Black Mamba

Congo. Foresta equatoriale africana. Dove il sole è sempre allo zenit.

Dove l’aria è ferma perché le forze di Coriolis lasciano che i nuvoloni grigi, carichi di pioggia, stanzino sopra la tua testa.

Lì, in quella foresta, vive il Black Mamba, anche soprannominato, affettuosamente, il serpente “dei 5 passi”.

Che non sono altro che il numero massimo di passi che ti restano dopo il suo letale morso.

KOBE

Kobe era affettuosamente soprannominato, dai suoi avversari, il black mamba.

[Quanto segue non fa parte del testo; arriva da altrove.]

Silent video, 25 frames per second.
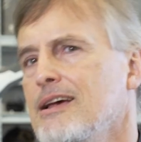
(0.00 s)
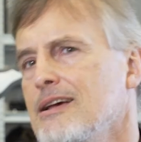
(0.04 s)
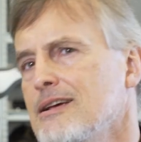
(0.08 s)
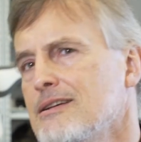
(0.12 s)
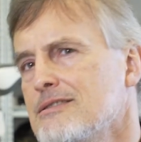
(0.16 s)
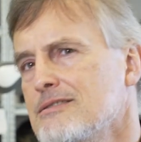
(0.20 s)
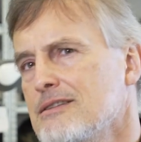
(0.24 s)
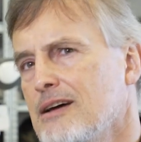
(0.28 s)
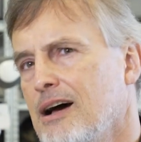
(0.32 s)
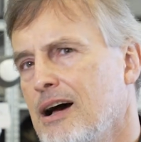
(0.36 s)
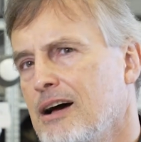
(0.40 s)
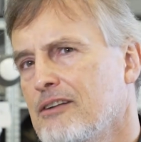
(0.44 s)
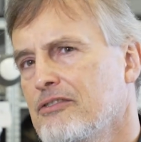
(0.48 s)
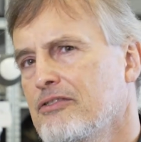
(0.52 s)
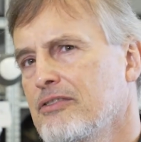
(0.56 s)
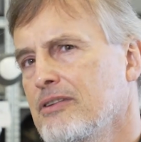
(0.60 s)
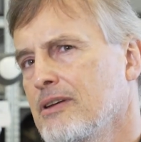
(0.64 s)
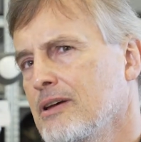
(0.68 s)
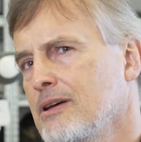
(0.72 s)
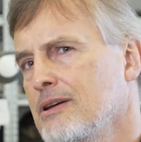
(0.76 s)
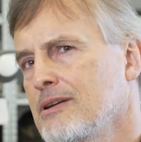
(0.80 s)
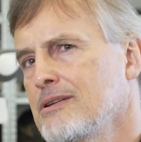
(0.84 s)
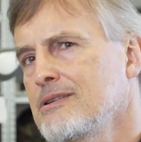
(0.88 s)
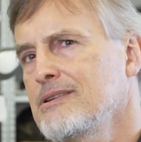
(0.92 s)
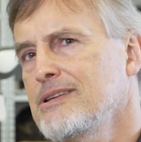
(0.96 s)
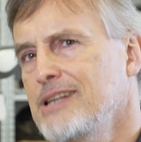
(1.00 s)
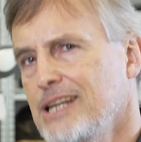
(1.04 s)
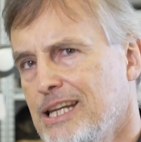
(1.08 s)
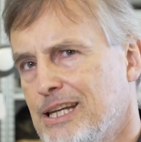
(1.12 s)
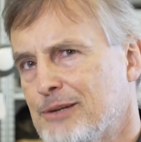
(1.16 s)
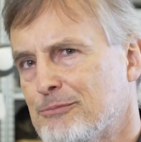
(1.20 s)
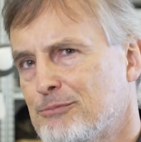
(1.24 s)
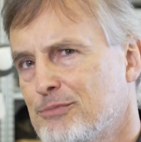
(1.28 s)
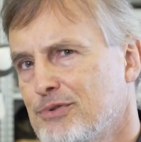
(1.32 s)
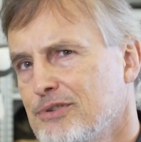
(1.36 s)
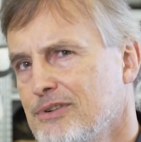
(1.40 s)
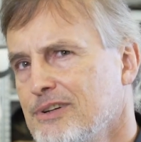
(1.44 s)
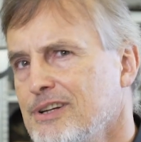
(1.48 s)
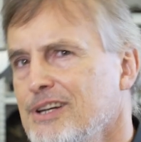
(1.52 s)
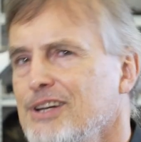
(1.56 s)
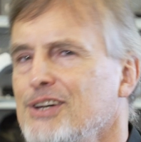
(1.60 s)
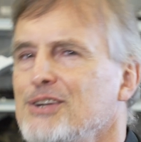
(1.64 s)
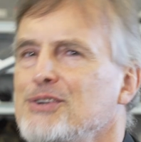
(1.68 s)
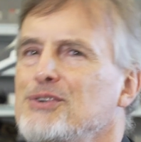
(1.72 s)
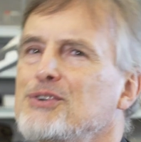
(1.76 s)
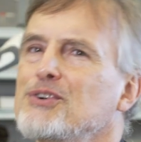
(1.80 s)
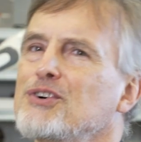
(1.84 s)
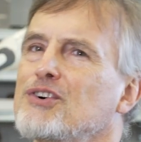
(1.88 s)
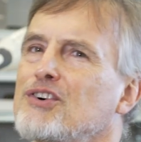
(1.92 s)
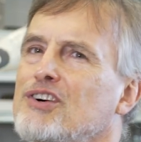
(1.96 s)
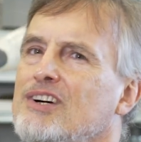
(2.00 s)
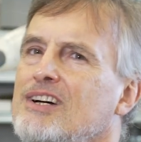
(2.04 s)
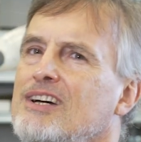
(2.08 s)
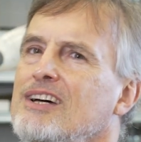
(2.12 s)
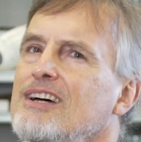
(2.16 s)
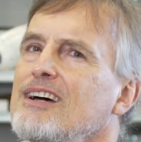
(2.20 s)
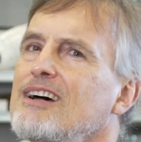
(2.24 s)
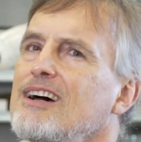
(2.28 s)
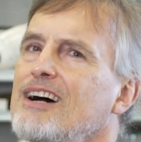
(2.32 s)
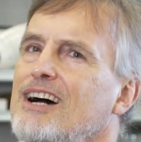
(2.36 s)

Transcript: is after deep or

Perché non lasciava loro la possibilità di fare più di 5 passi con il pallone in mano.

Li asfissiava con la sua difesa da campione. Li distruggeva con il suo sguardo glaciale. Li sfidava ad entrare nel suo territorio, la sua metà campo, per poi portarli a morire dopo soli 5 passi.

Kobe era questo.

Ma Kobe era molto di più. Un ragazzo sorridente, solare, puro.

Unico.

Come unici e rari sono coloro che possono permettersi di essere campioni con il sorriso sulle labbra.

Kobe era giovane.

Kobe aveva quattro figli e una di loro stava volando con lui ieri.

Volando alto, perché suo padre la portava a giocare in elicottero.

Se lo poteva permettere, il Mamba.

Era un figo.

Di quelli che: “ce ne sono pochi in giro come lui”, come diranno oggi al bar sport di qualche paesetto

Kobe era un amico.

Kobe non c’è più e io, questa notte, non ho dormito per il dolore.

Addio Black Mamba, in soli 41 anni hai fatto cose che alcuni non si sognerebbero di fare in 100 vite.

Grazie per essere stato un esempio di vita.